Goal of the exercise: In the copy, keep every word of the data below and none of its pictures.

Saved entries:
=-=-=

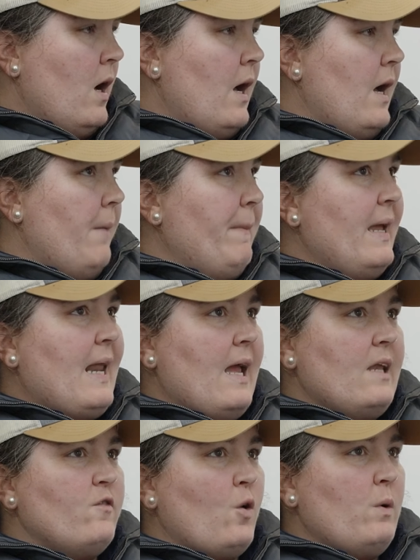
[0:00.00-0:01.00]

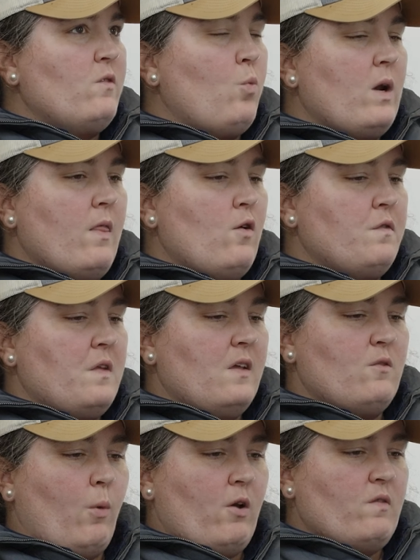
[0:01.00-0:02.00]
And so it's one of those
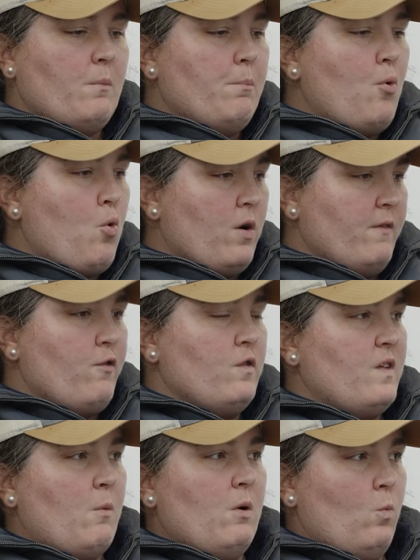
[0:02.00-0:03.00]
things where it's important for
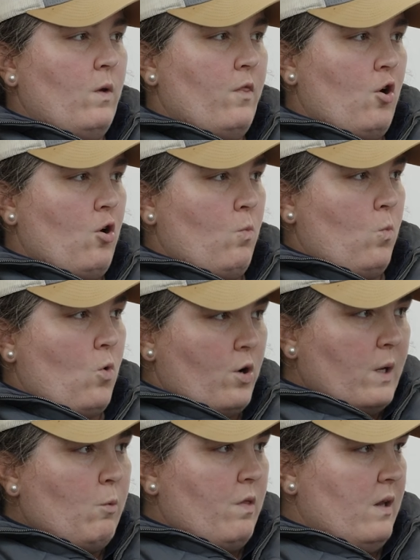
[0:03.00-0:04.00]
someone when they're
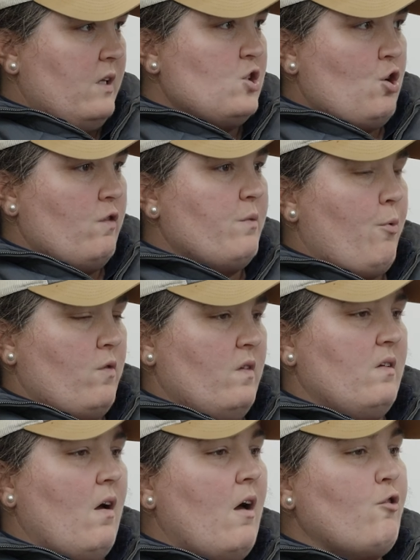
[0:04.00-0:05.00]
working with an insurance
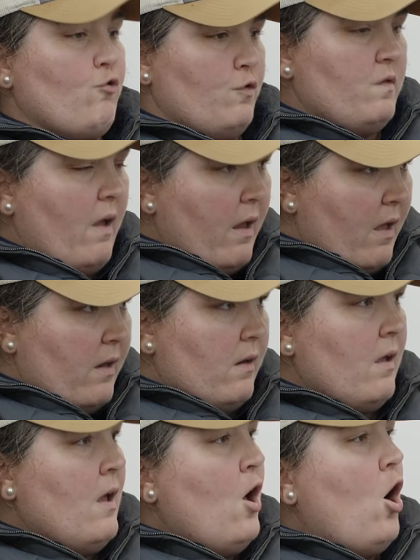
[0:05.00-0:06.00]
person to understand,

=-=-=

Reply:
[0:00.00-0:01.00]

[0:01.00-0:02.00]
And so it's one of those
[0:02.00-0:03.00]
things where it's important for
[0:03.00-0:04.00]
someone when they're
[0:04.00-0:05.00]
working with an insurance
[0:05.00-0:06.00]
person to understand,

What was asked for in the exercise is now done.